* _The task_: Could the data below please be reproduced word for word, without the pictures?

[Saved entries]
----------------

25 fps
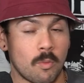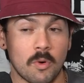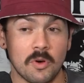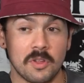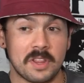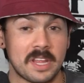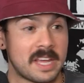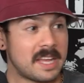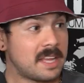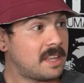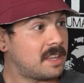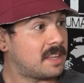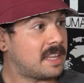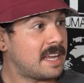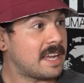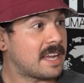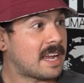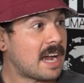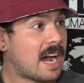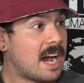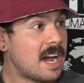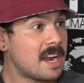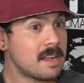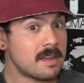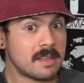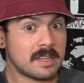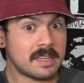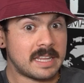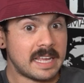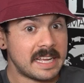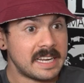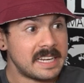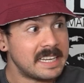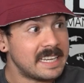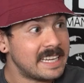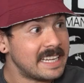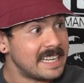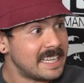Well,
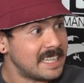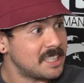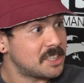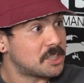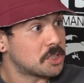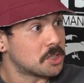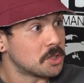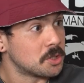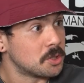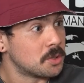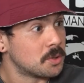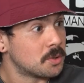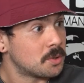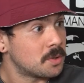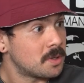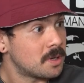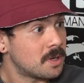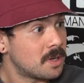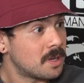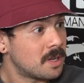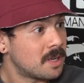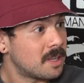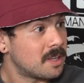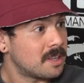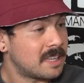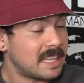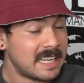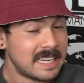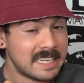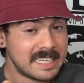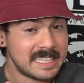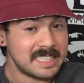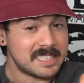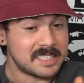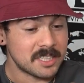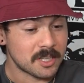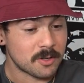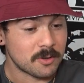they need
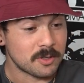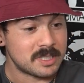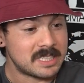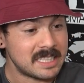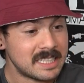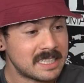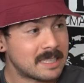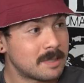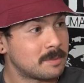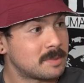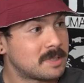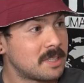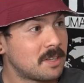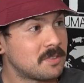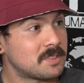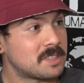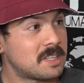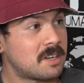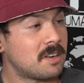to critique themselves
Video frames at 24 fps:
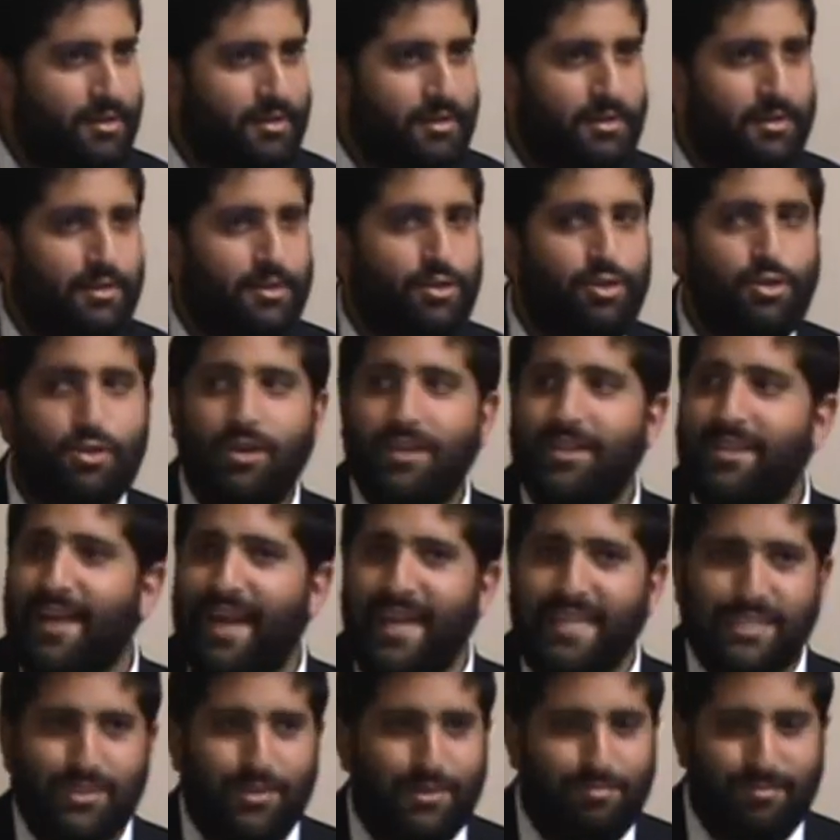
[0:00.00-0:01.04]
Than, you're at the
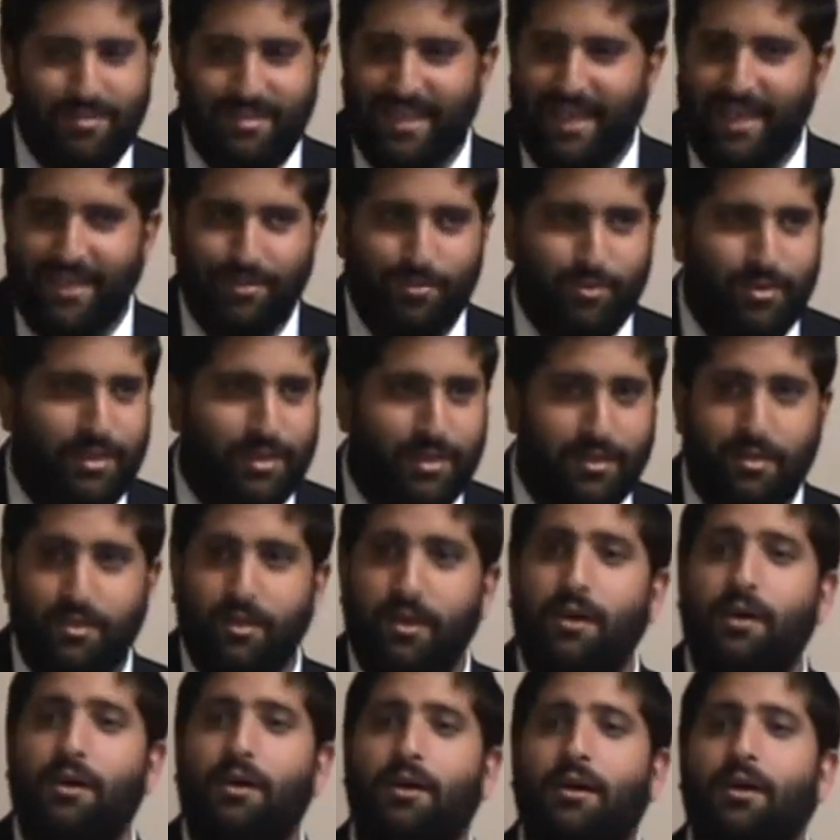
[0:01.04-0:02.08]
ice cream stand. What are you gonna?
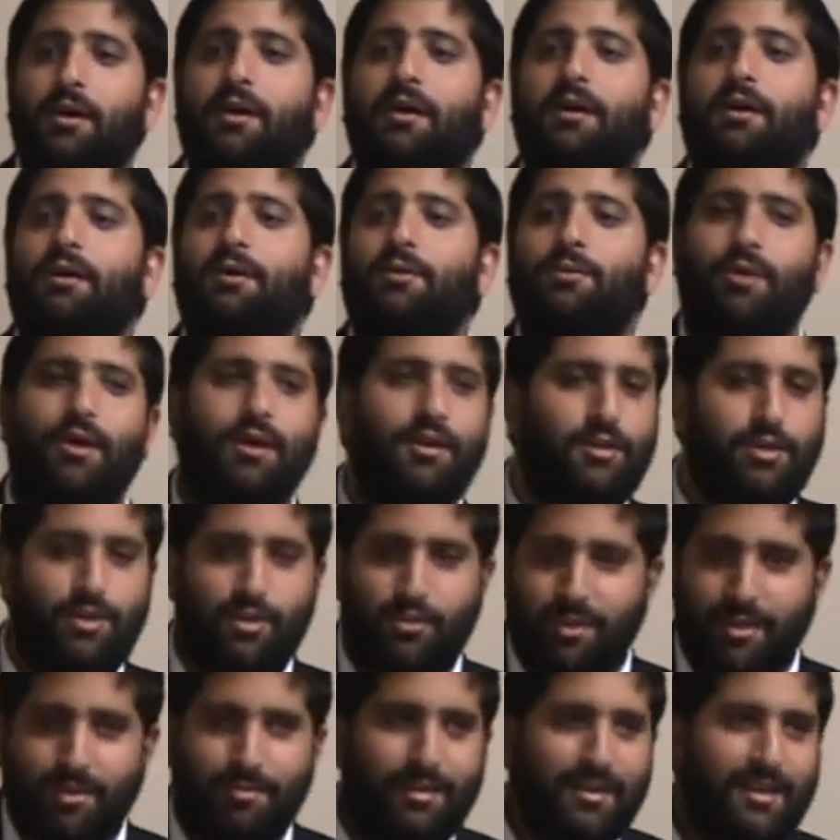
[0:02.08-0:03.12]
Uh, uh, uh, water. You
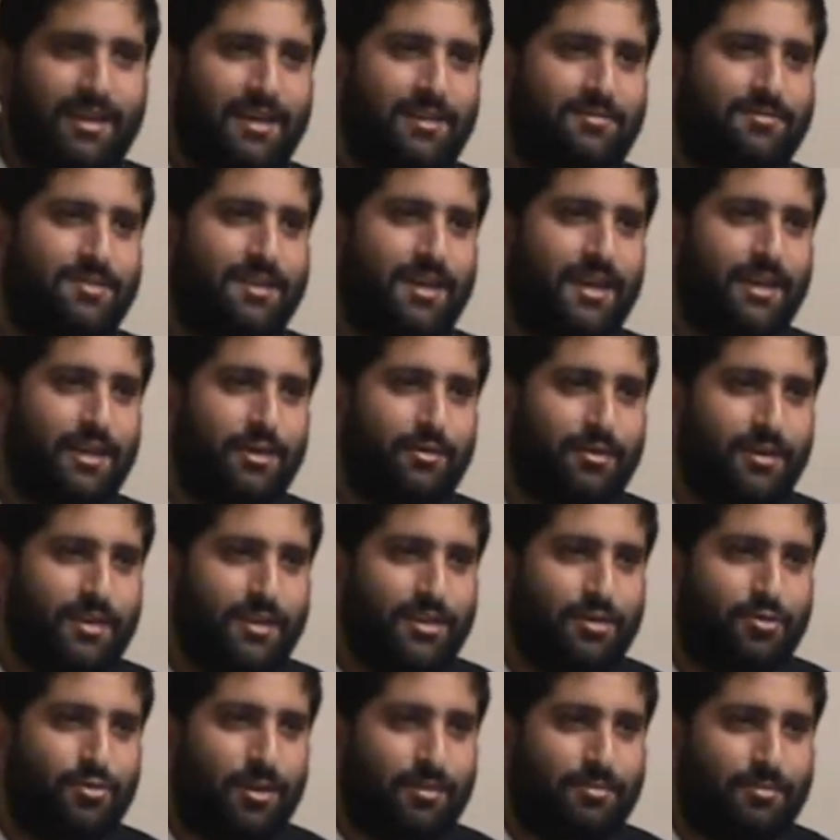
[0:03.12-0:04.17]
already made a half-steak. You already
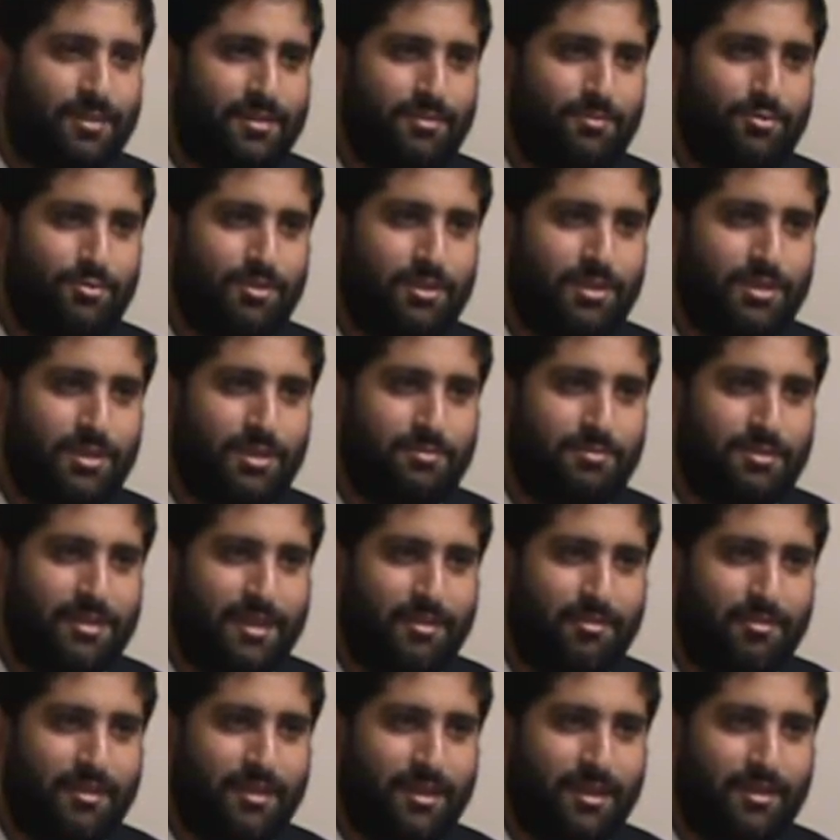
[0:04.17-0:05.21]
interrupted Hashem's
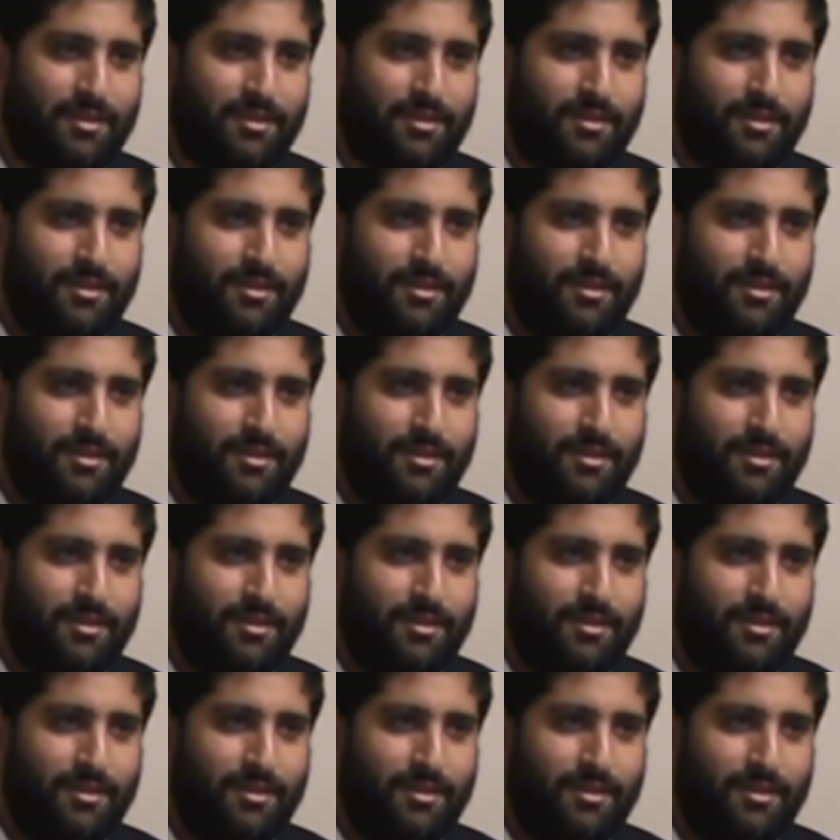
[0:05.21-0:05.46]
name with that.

----------------

* _Written solution_:
25 fps
Well,
they need
to critique themselves
Video frames at 24 fps:
[0:00.00-0:01.04]
Than, you're at the
[0:01.04-0:02.08]
ice cream stand. What are you gonna?
[0:02.08-0:03.12]
Uh, uh, uh, water. You
[0:03.12-0:04.17]
already made a half-steak. You already
[0:04.17-0:05.21]
interrupted Hashem's
[0:05.21-0:05.46]
name with that.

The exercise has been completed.